Exercise prompt: I'd like the entries that follow repeated exactly, with the pictures left out.

————————

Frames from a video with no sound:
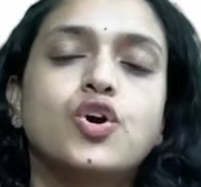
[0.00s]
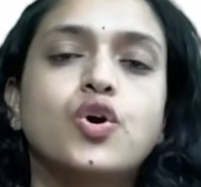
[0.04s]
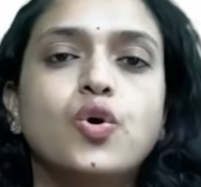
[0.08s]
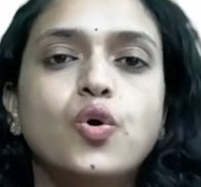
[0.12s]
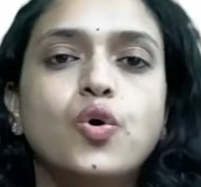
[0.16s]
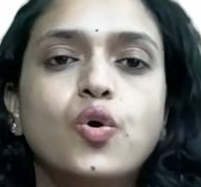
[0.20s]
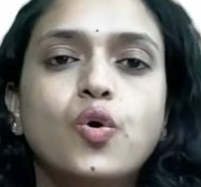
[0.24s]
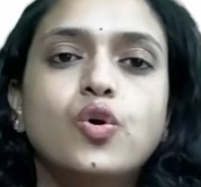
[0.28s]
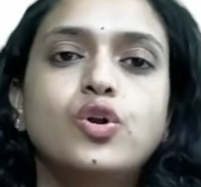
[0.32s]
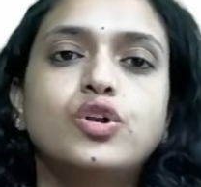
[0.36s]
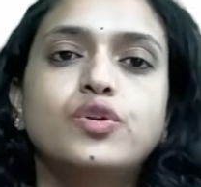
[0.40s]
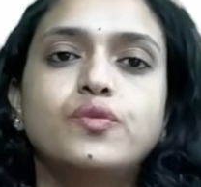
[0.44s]

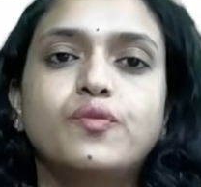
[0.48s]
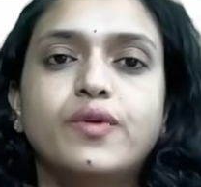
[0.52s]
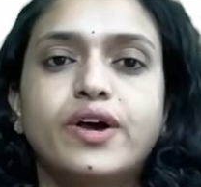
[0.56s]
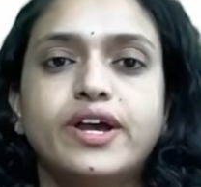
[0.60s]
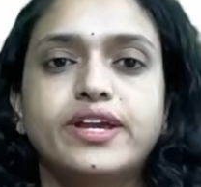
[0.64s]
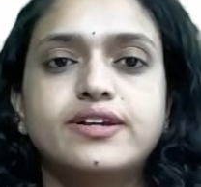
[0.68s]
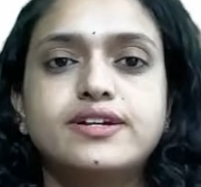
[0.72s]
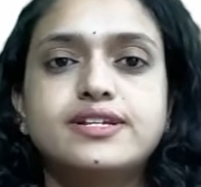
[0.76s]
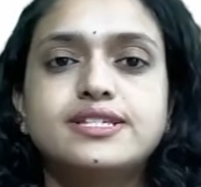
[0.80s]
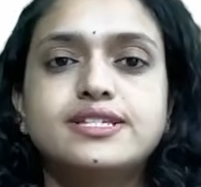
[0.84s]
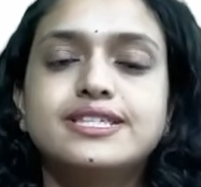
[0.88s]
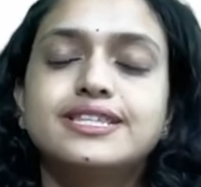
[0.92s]
gold
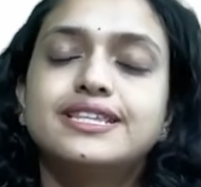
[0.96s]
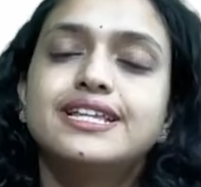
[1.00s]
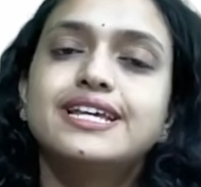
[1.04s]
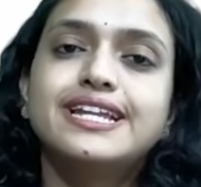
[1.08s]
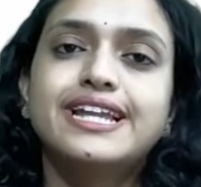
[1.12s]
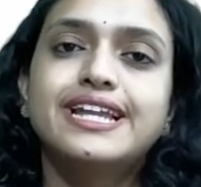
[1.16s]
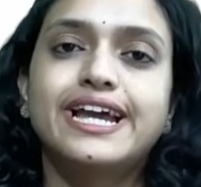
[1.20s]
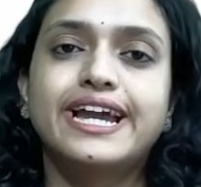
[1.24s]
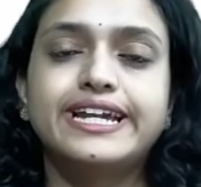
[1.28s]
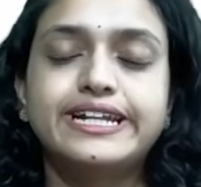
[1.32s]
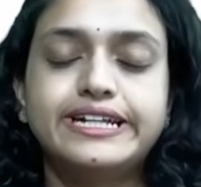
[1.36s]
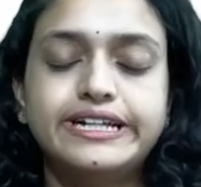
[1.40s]
wires in the
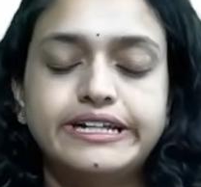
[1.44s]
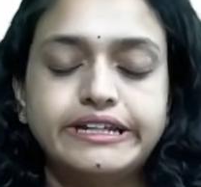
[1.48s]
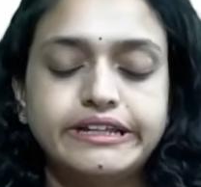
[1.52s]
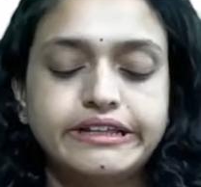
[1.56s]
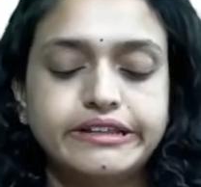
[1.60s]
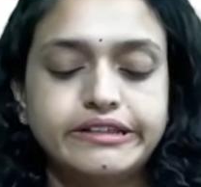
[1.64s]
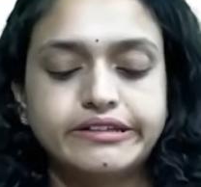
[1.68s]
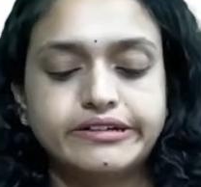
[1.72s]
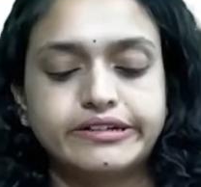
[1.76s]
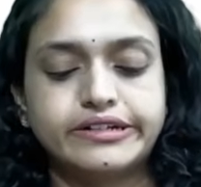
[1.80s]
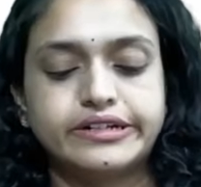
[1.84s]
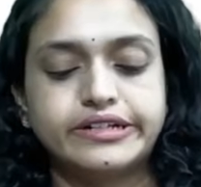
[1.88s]

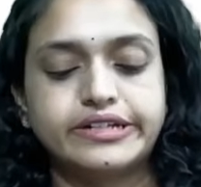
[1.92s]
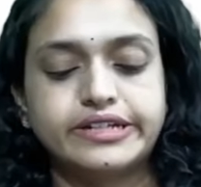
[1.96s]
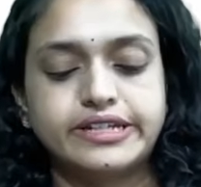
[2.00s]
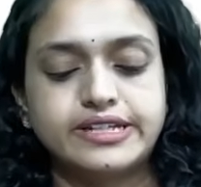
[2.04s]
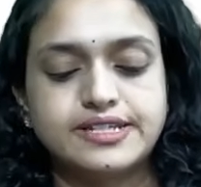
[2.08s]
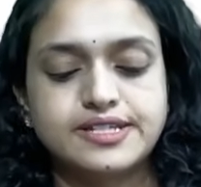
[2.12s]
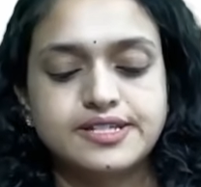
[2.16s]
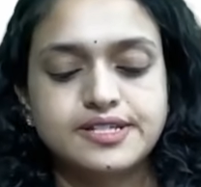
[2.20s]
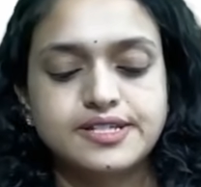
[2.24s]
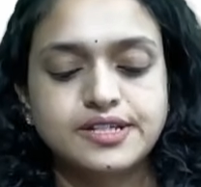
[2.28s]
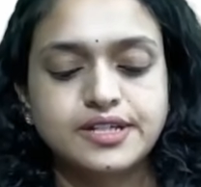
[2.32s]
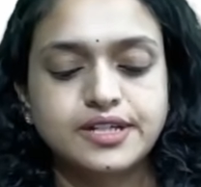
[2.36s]
1930s.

————————

Your response:
Frames from a video with no sound:
[0.00s]
[0.04s]
[0.08s]
[0.12s]
[0.16s]
[0.20s]
[0.24s]
[0.28s]
[0.32s]
[0.36s]
[0.40s]
[0.44s]

[0.48s]
[0.52s]
[0.56s]
[0.60s]
[0.64s]
[0.68s]
[0.72s]
[0.76s]
[0.80s]
[0.84s]
[0.88s]
[0.92s]
gold
[0.96s]
[1.00s]
[1.04s]
[1.08s]
[1.12s]
[1.16s]
[1.20s]
[1.24s]
[1.28s]
[1.32s]
[1.36s]
[1.40s]
wires in the
[1.44s]
[1.48s]
[1.52s]
[1.56s]
[1.60s]
[1.64s]
[1.68s]
[1.72s]
[1.76s]
[1.80s]
[1.84s]
[1.88s]

[1.92s]
[1.96s]
[2.00s]
[2.04s]
[2.08s]
[2.12s]
[2.16s]
[2.20s]
[2.24s]
[2.28s]
[2.32s]
[2.36s]
1930s.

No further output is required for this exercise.